Les avantages pour le pays
Les véhicules que nous croisons et dépassons prouvent bien que cette route est destinée à devenir une artère commerciale qui permettra aux marchandises des régions industrielles du sud d’atteindre le nord, et aux matières premières du vaste bassin amazonien de parvenir au sud. En effet, plus des trois quarts des véhicules sont des camions ; un petit pourcentage seulement sont des voitures particulières.
Tout ce que nous voyons indique que l’on dépense d’importantes sommes d’argent pour le développement de l’agriculture et de l’industrie le long de la BR-14, ainsi que pour des travaux de construction et la mise en valeur de cette partie du pays. Dans la région de Paragominas, dans l’État de Goiás, où le terrain au sol riche et fertile est relativement bon marché, l’agriculture fait des progrès rapides et évidents.

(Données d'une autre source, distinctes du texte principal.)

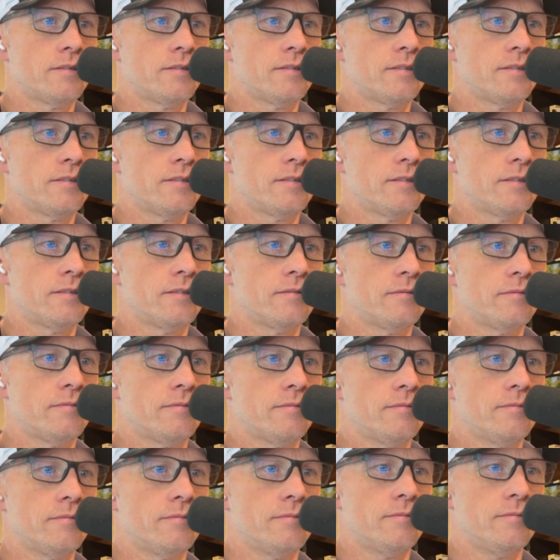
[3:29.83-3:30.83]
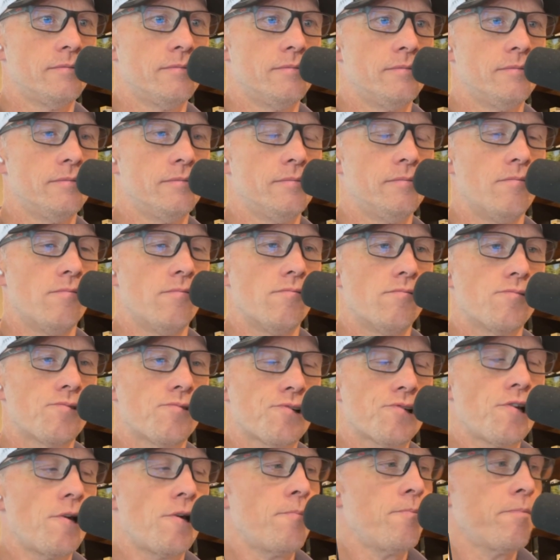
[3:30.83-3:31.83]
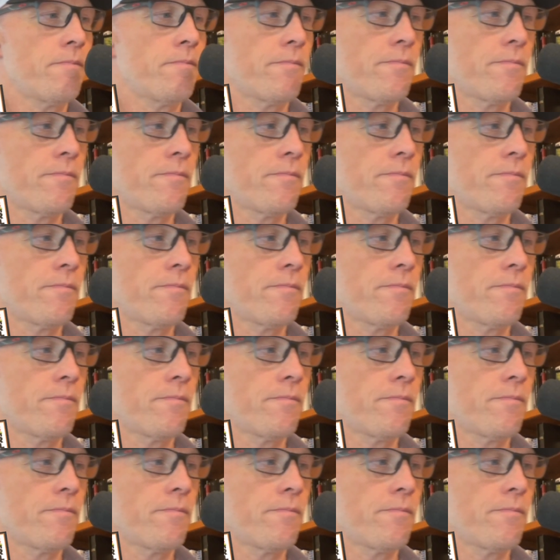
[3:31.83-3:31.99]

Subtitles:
No words are spoken by the person on screen.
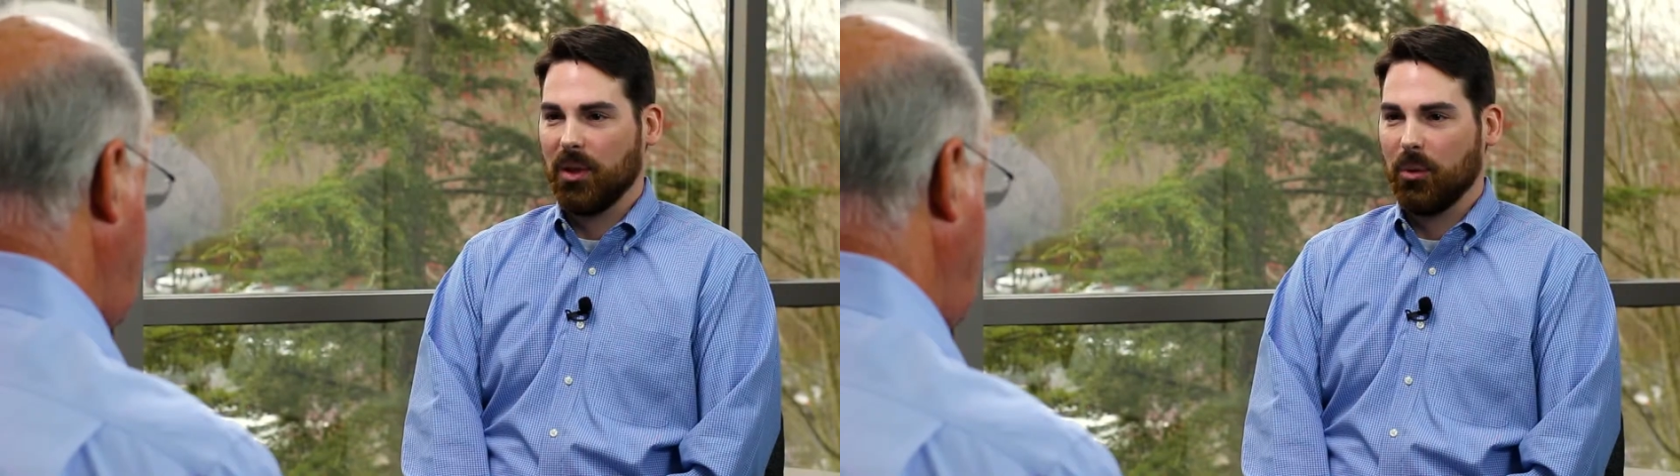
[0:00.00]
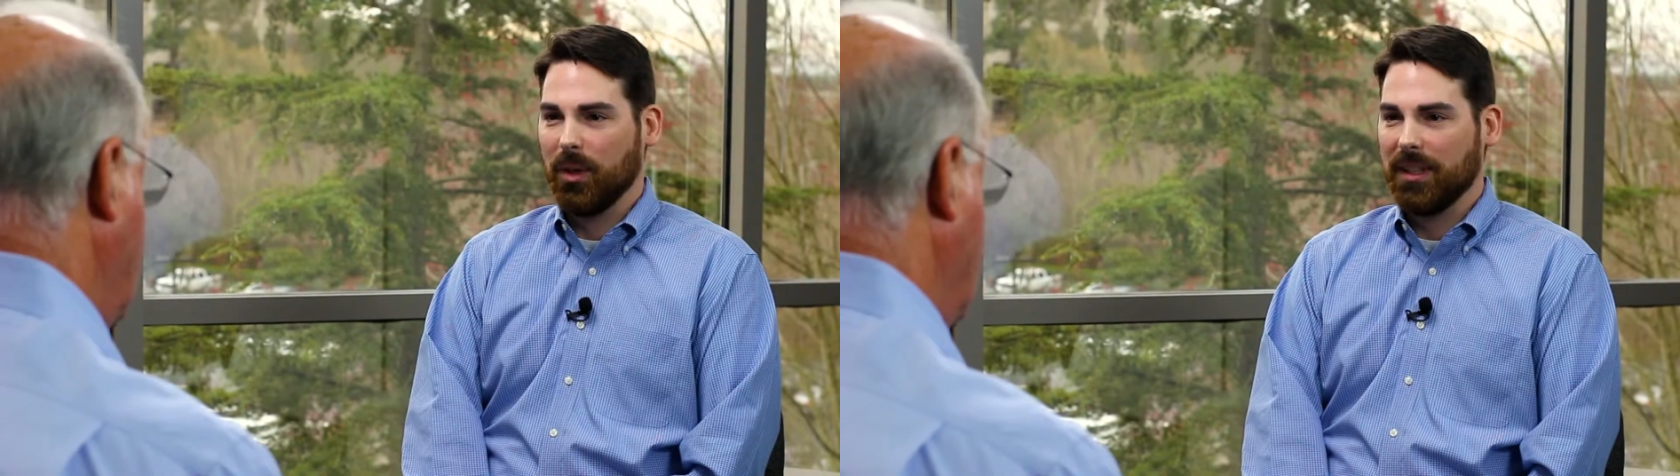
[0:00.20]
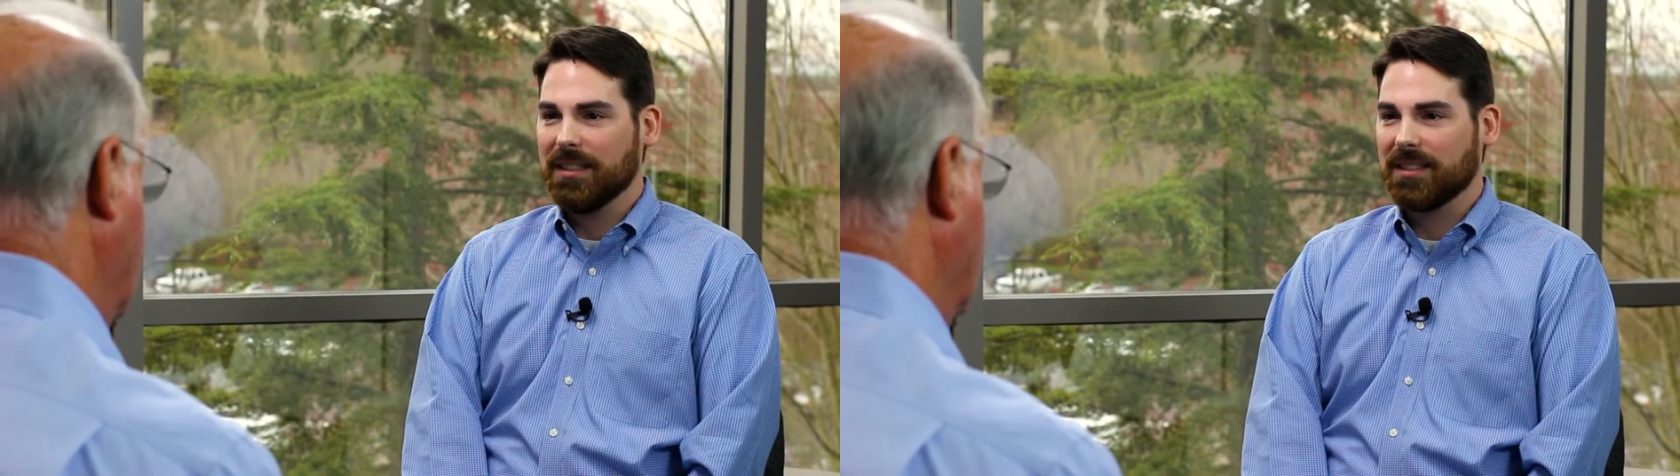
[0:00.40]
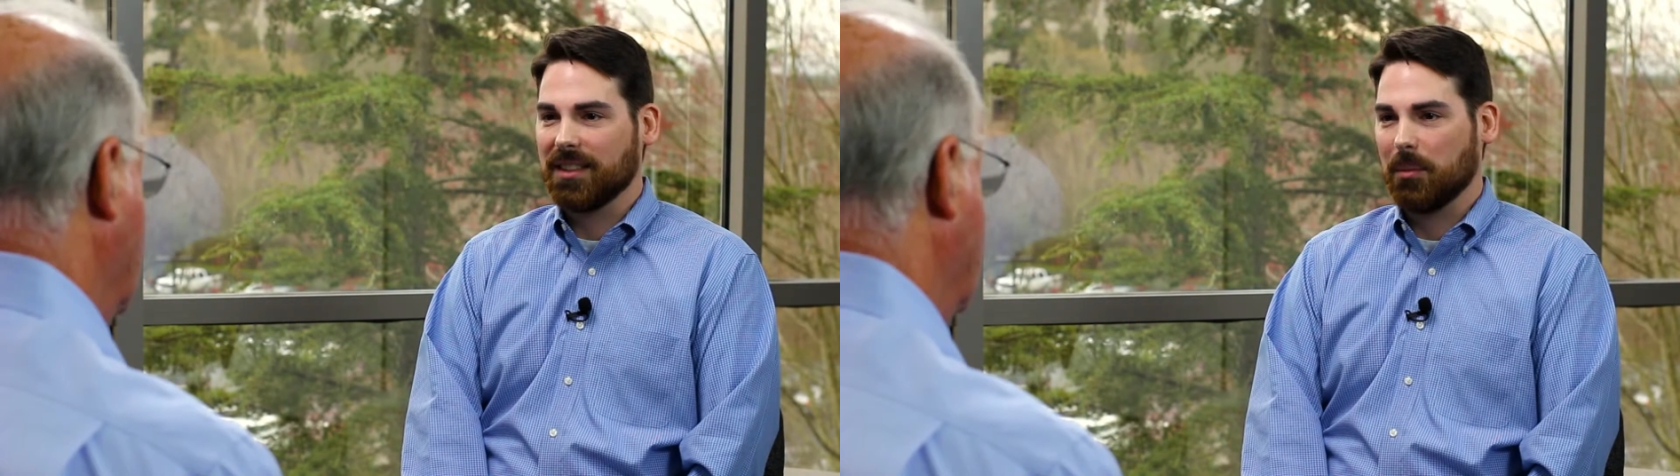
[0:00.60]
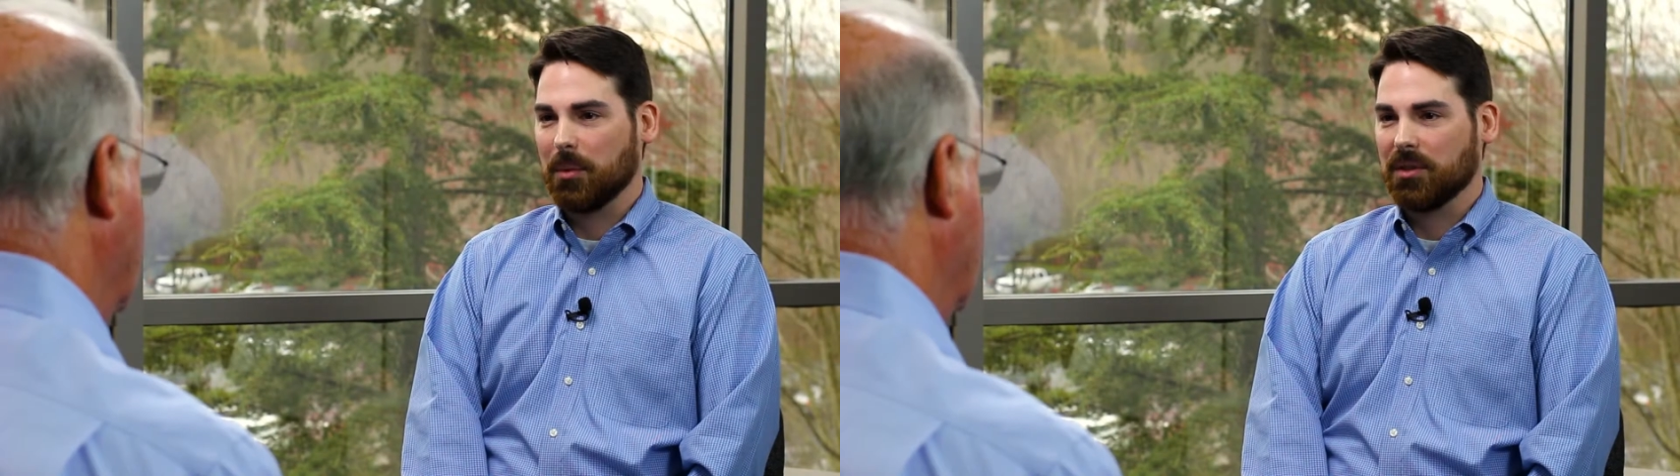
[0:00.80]
What is
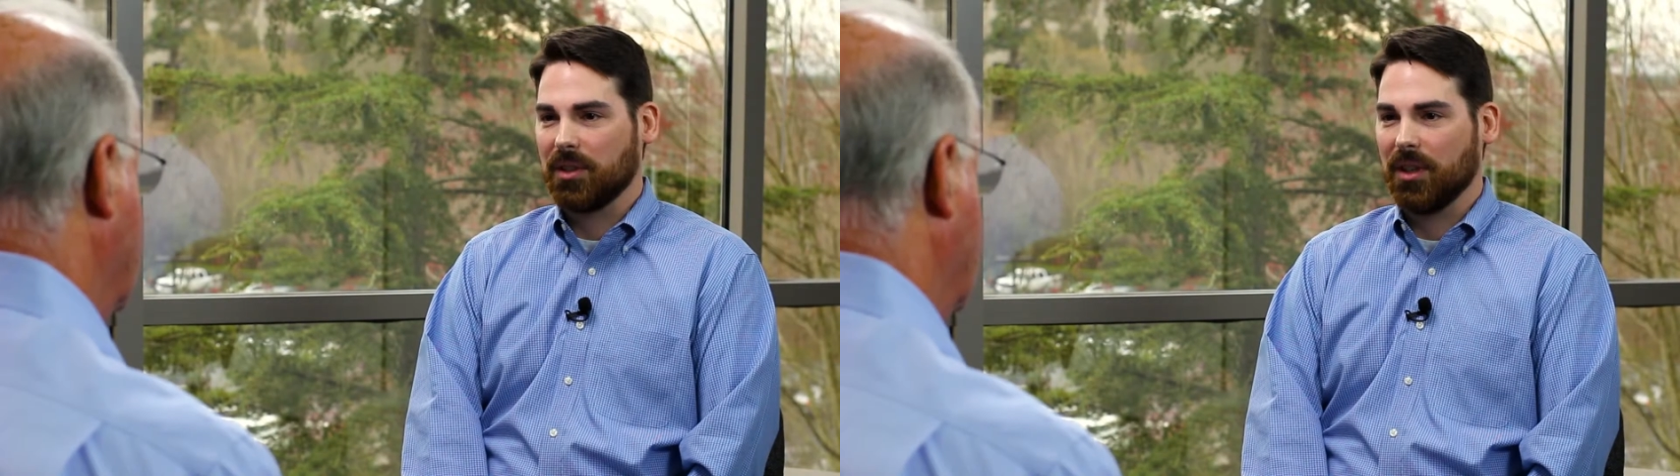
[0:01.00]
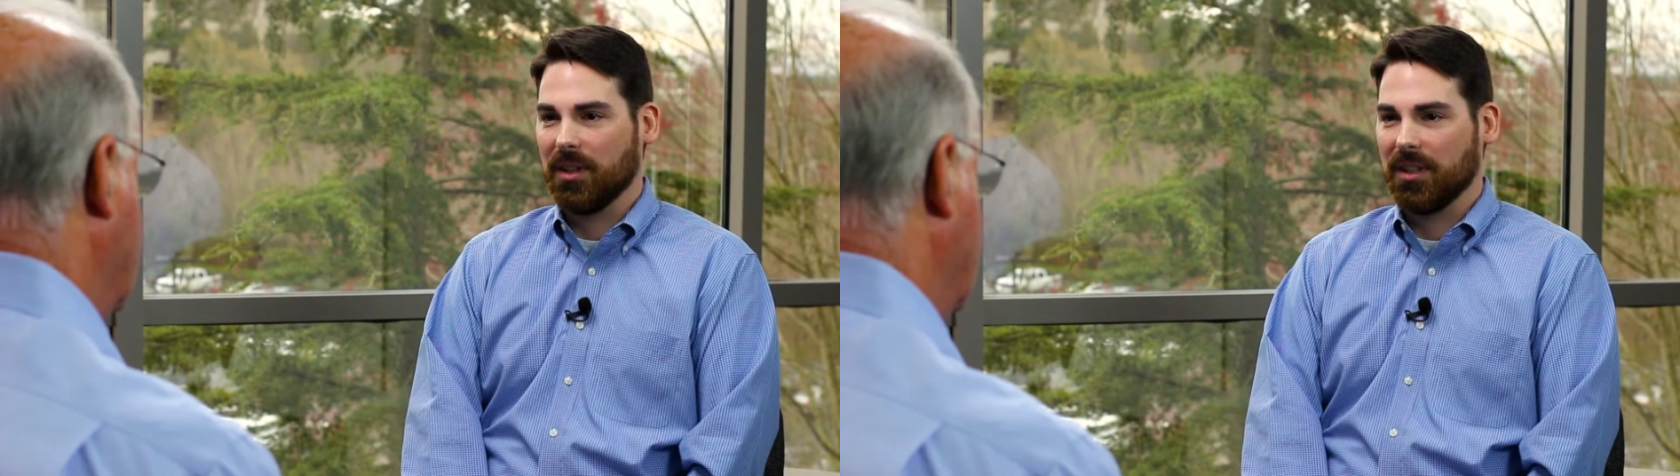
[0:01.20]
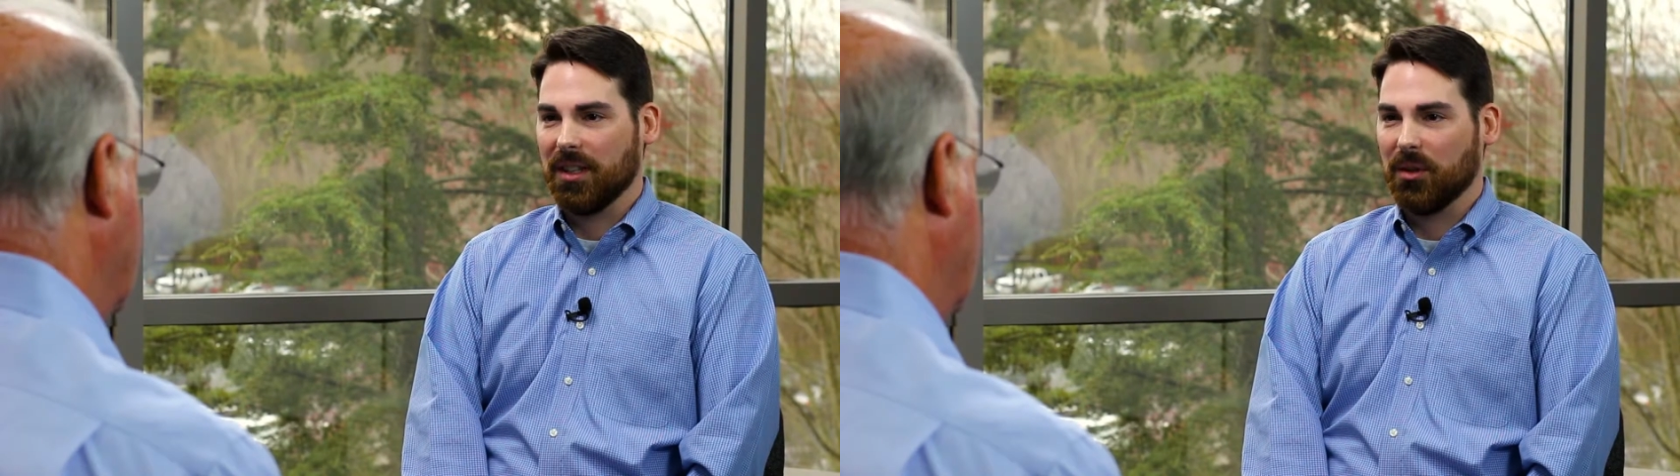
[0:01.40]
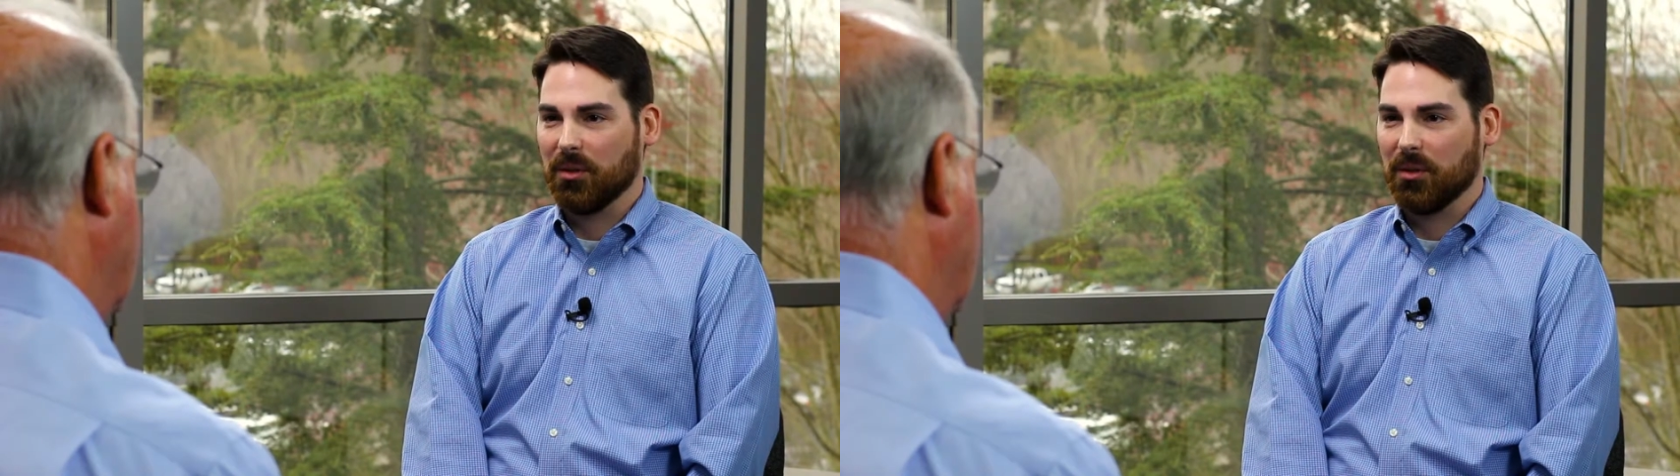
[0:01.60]
cybersecurity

L’ouverture de la route Belém-Brasilia inaugure indiscutablement une nouvelle étape de la vie sociale et économique du Brésil. La région amazonienne, jadis isolée mais reliée à présent au reste du pays, ne demande qu’à être exploitée. L’étape suivante consistera à macadamiser la BR-14. Sans doute assistera-t-on ensuite à un essor du tourisme, car des projets sont à l’étude pour la construction de motels et de stations-service le long de la nouvelle route à intervalles d’environ 250 kilomètres.
Nous arrivons à Brasilia le quatrième jour de notre voyage, à la tombée de la nuit. Nous sommes frappées par les beaux édifices administratifs et les grands immeubles très espacés, tous de conception ultramoderne. En pénétrant dans cette ville animée, nous jouissons pleinement du plaisir de rouler sur une autoroute brillamment éclairée, à la surface unie. Nous sommes arrivées à notre destination.
Peut-être dans un proche avenir aurons-nous l’occasion de refaire ce voyage, en prenant notre temps. Nous pourrons alors examiner de plus près les paysages, les puissants cours d’eau, la flore et la faune, et particulièrement les oiseaux exotiques. La pensée nous vient à l’esprit qu’étant donné la proximité du nouvel ordre de choses divin, une importante partie de la mise en valeur de cette région aura lieu principalement après la disparition du présent ordre de choses et de son esprit égoïste et mercantile.